Spaceheads

Watch $200 Million Burn

[youtube width=”853″ height=”480″]https://www.youtube.com/watch?v=A0pbQlM74lQ[/youtube]

The Orbital Sciences Antares rocket is a new rocket system. During a launch last night from the Mid-Atlantic Spaceport at Wallops Island, VA, only its fifth, something failed causing this spectacular explosion. Luckily, no one was injured, but it does appear there is significant damage to the launch facility.

The explosion occurred approximately 15 seconds into the flight.

The Antares rocket is Orbital Sciences’ entry into NASA’s COTS (Commercial Orbital Transportation Services) program. The first launch of the Antares system was April 21, 2013. The first four launches were successful.

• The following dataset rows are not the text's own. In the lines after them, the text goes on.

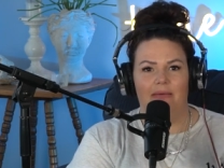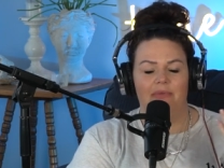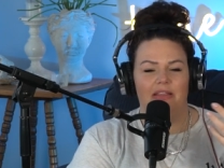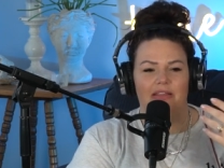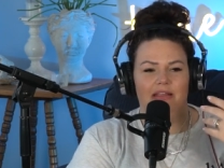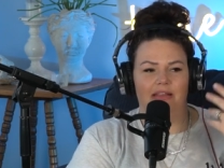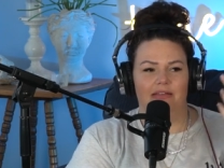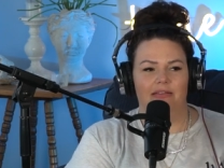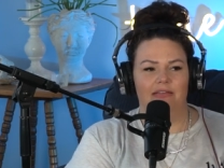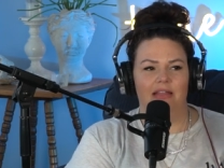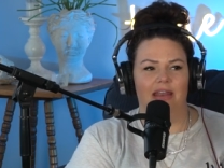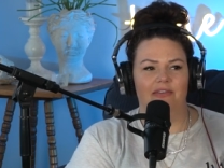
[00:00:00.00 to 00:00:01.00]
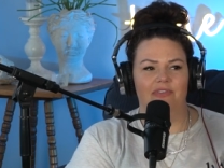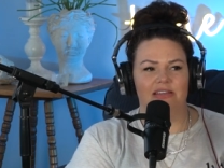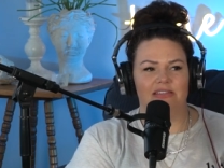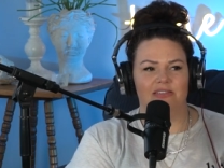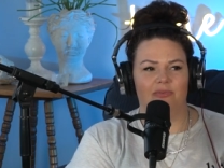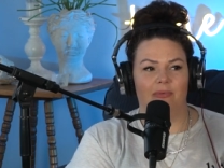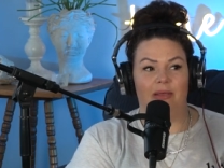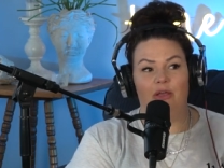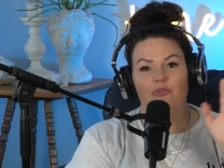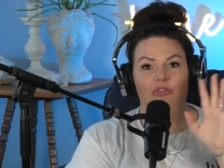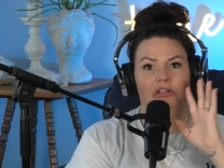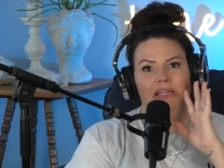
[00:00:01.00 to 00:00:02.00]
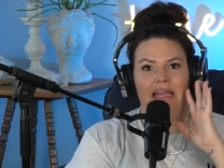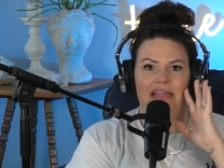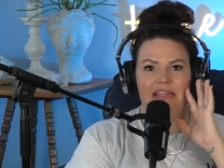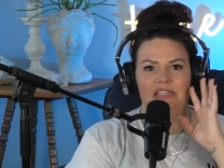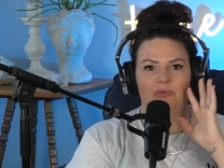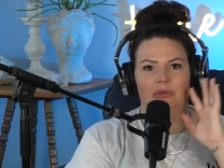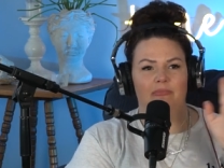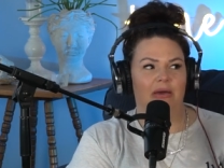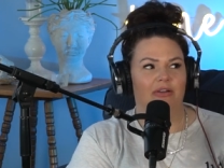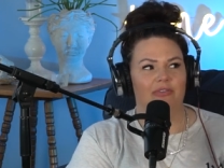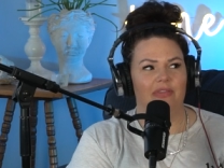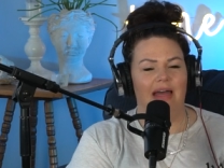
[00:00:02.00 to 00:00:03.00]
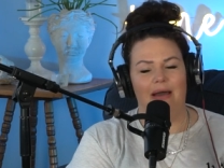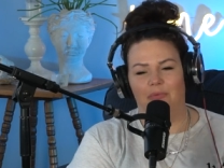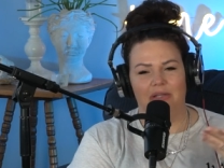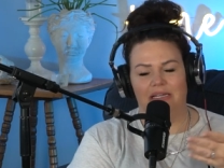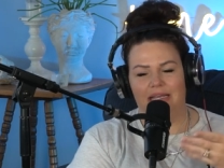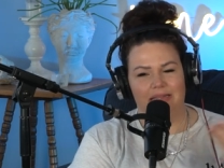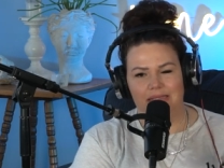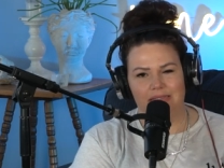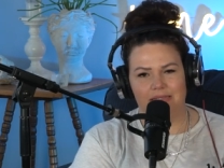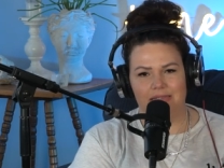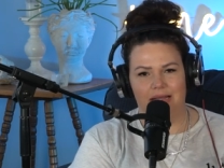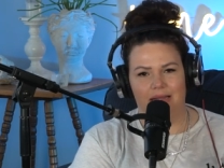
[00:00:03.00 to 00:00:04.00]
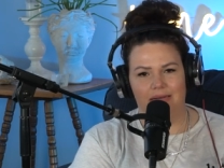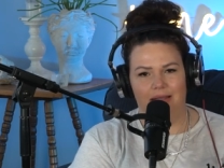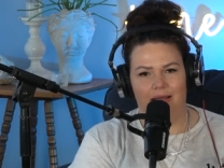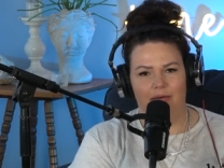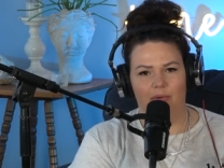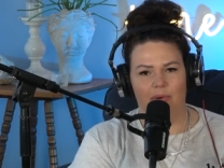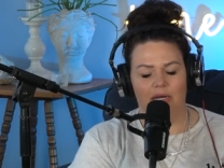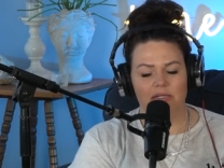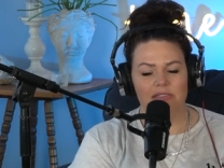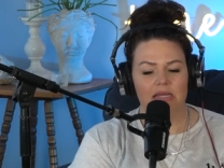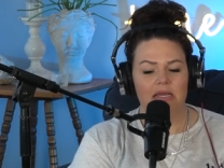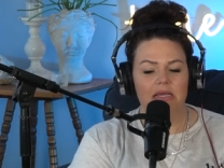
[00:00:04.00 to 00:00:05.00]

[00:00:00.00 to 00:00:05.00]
I'm like none of this is where I'm like, ooh, they'll like this one better than that one. Like this is not how it works.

Designed to carry payloads over 5,000 kg, the Antares rocket system has been surrounded by controversy because the first stage uses a Soviet-designed NK-33 rocket motor modified by Aerojet. The now-designated AJ-26 engines were first designed for the cancelled N-1 rocket which was to be the Soviet Union’s launch vehicle for manned moon missions.

Two AJ-26 engines burn RP-1 and liquid oxygen to produce 3,265 kN of thrust at sea level. Since Orbital Sciences does not have a lot of experience with liquid-fueled rockets they contracted Yuzhnoye SDO from Ukraine to produce the rocket core, including the propellant tanks, pressurization tanks, valves, sensors, feed lines, wiring and other hardware.

It’s not unusual at all for a new rocket system to suffer setbacks. Even companies who have been in the rocket biz for years occasionally experience failed launches on new systems. In the world of controlling an explosion to propel a rocket to space it’s an undesirable, but not unexpected, occurrence. We learn from it, make corrections on future rockets, and move on.